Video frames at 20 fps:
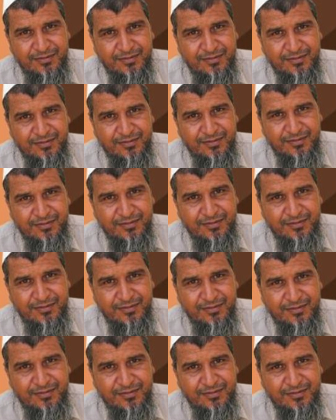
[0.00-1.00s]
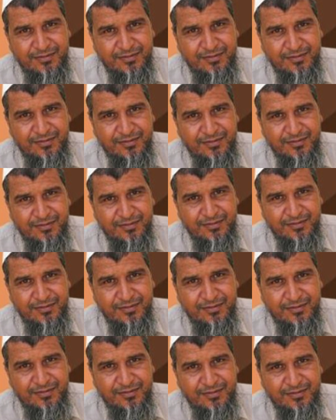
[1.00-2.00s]

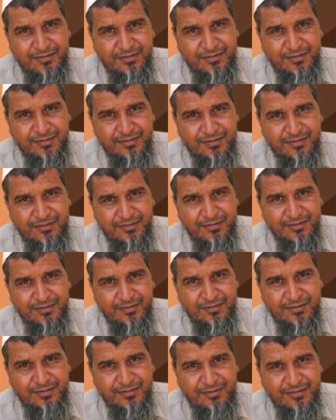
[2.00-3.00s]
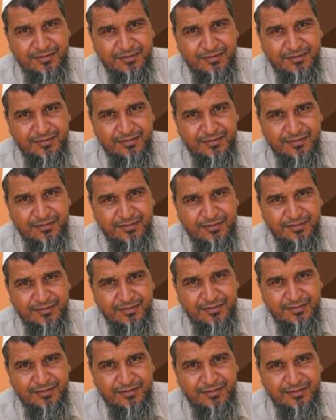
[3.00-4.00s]

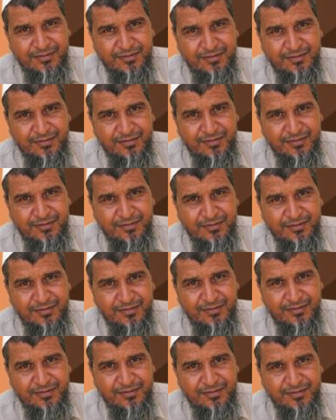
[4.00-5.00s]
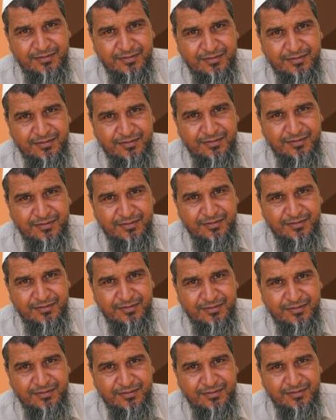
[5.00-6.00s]

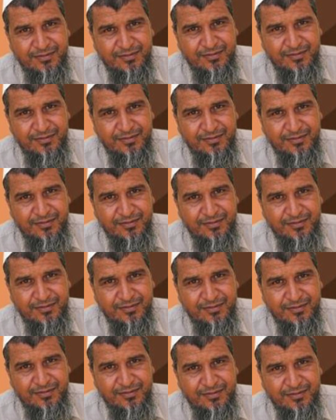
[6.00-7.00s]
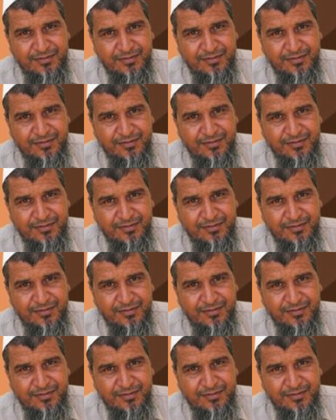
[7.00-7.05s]
(silent)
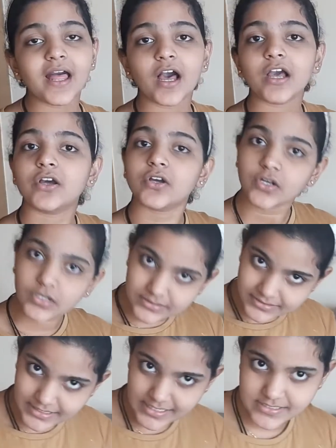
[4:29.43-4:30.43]
a
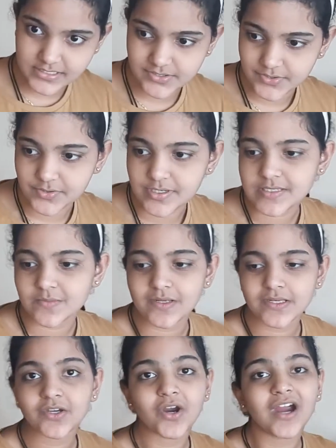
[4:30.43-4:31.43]
good thing to do is
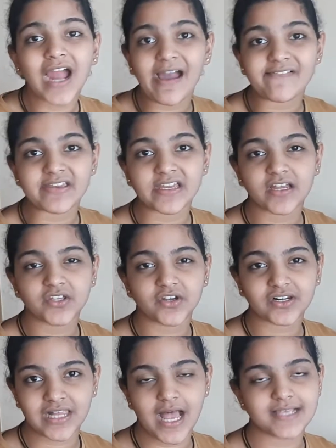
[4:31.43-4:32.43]
when you are having your
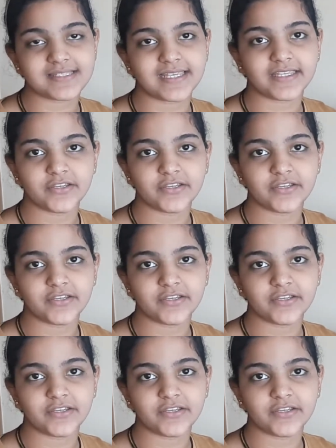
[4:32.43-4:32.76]
class,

------

DIRECTIONS FOR THIS TASK:
Reproduce every record above word for word. Leave the pictures out.

SOLUTION BELOW:
Video frames at 20 fps:
[0.00-1.00s]
[1.00-2.00s]

[2.00-3.00s]
[3.00-4.00s]

[4.00-5.00s]
[5.00-6.00s]

[6.00-7.00s]
[7.00-7.05s]
(silent)
[4:29.43-4:30.43]
a
[4:30.43-4:31.43]
good thing to do is
[4:31.43-4:32.43]
when you are having your
[4:32.43-4:32.76]
class,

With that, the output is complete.